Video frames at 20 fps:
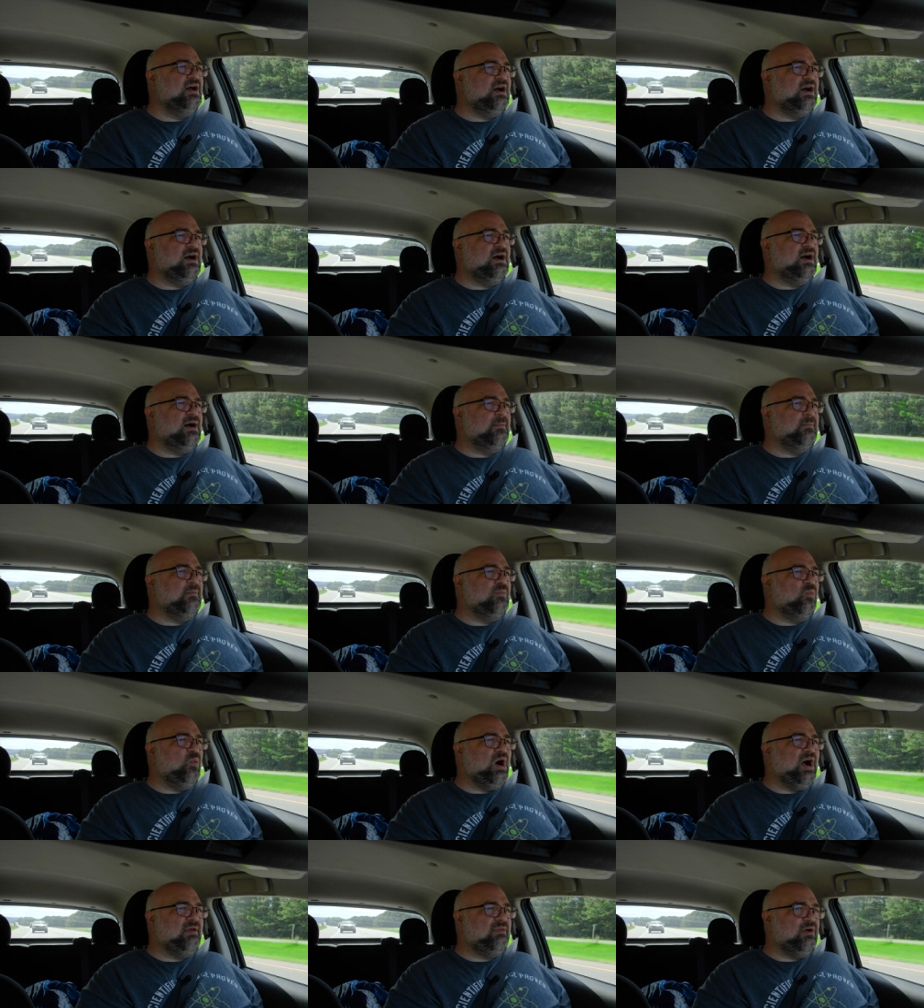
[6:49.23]

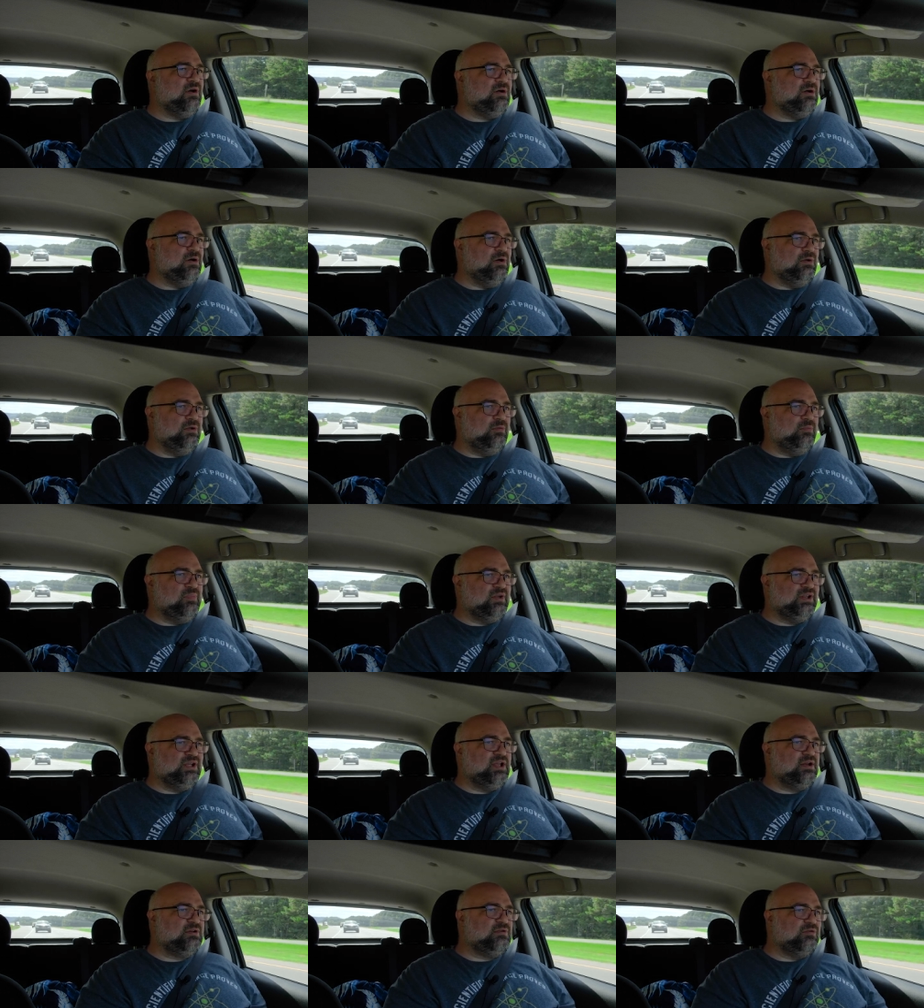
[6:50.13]
why the whole
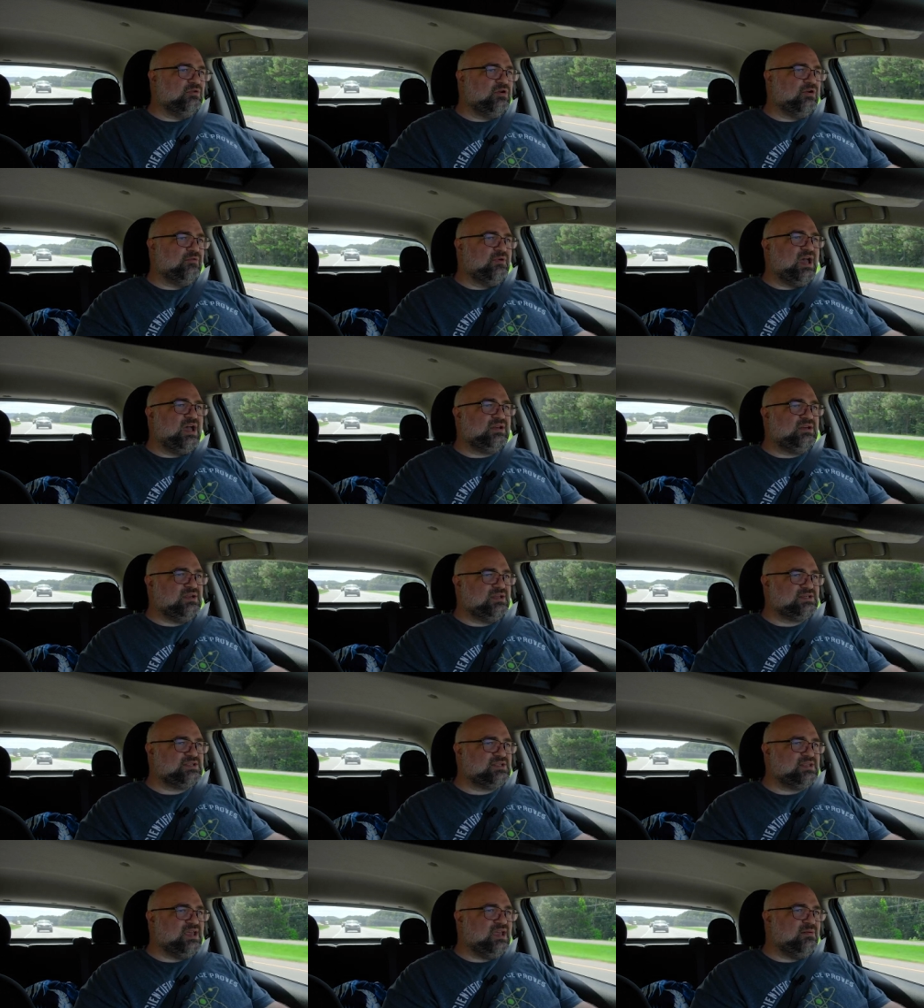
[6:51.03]
political
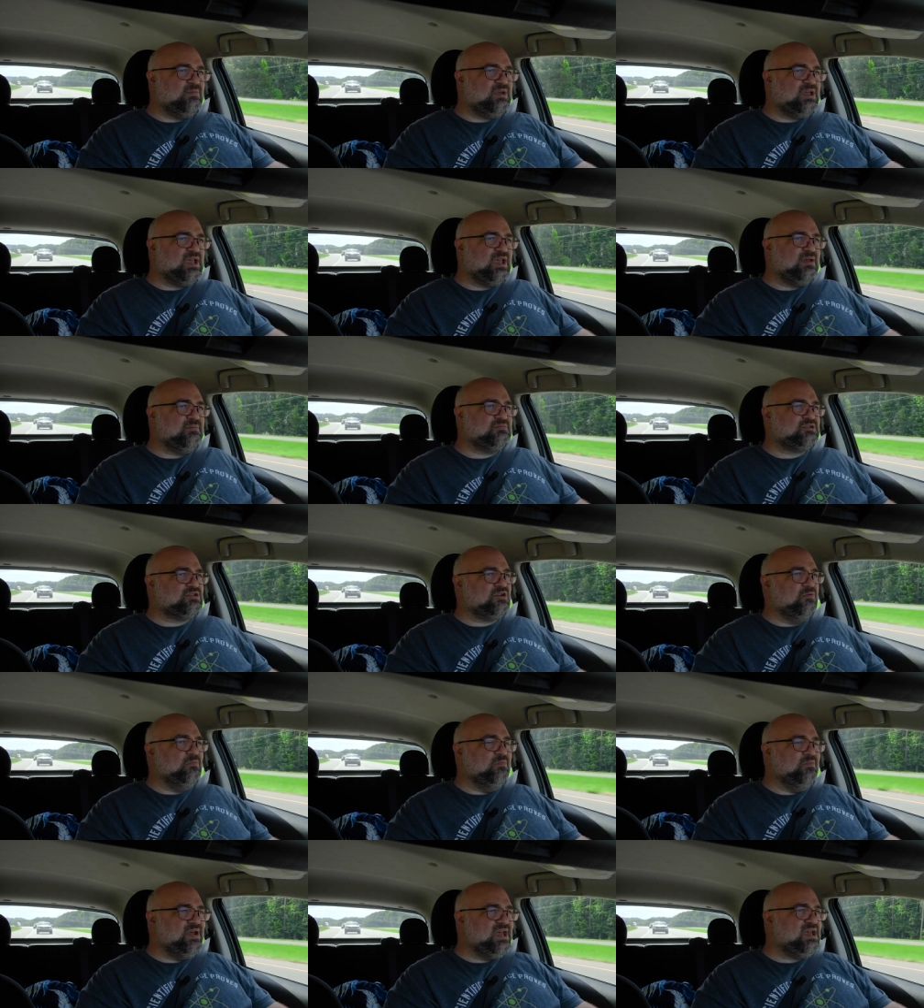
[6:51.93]
correctness thing became
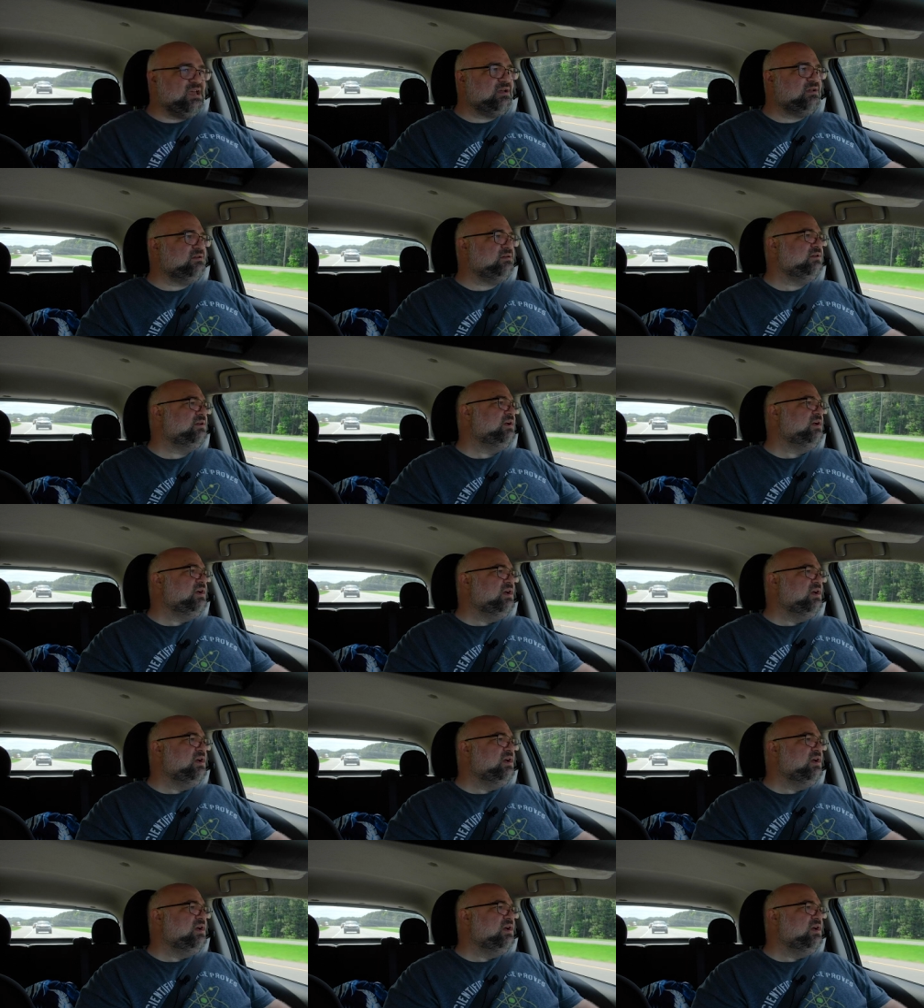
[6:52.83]
so big.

--

__Exercise aim__:
Output the entries exactly and keep every picture out of them.

__Reply__:
Video frames at 20 fps:
[6:49.23]

[6:50.13]
why the whole
[6:51.03]
political
[6:51.93]
correctness thing became
[6:52.83]
so big.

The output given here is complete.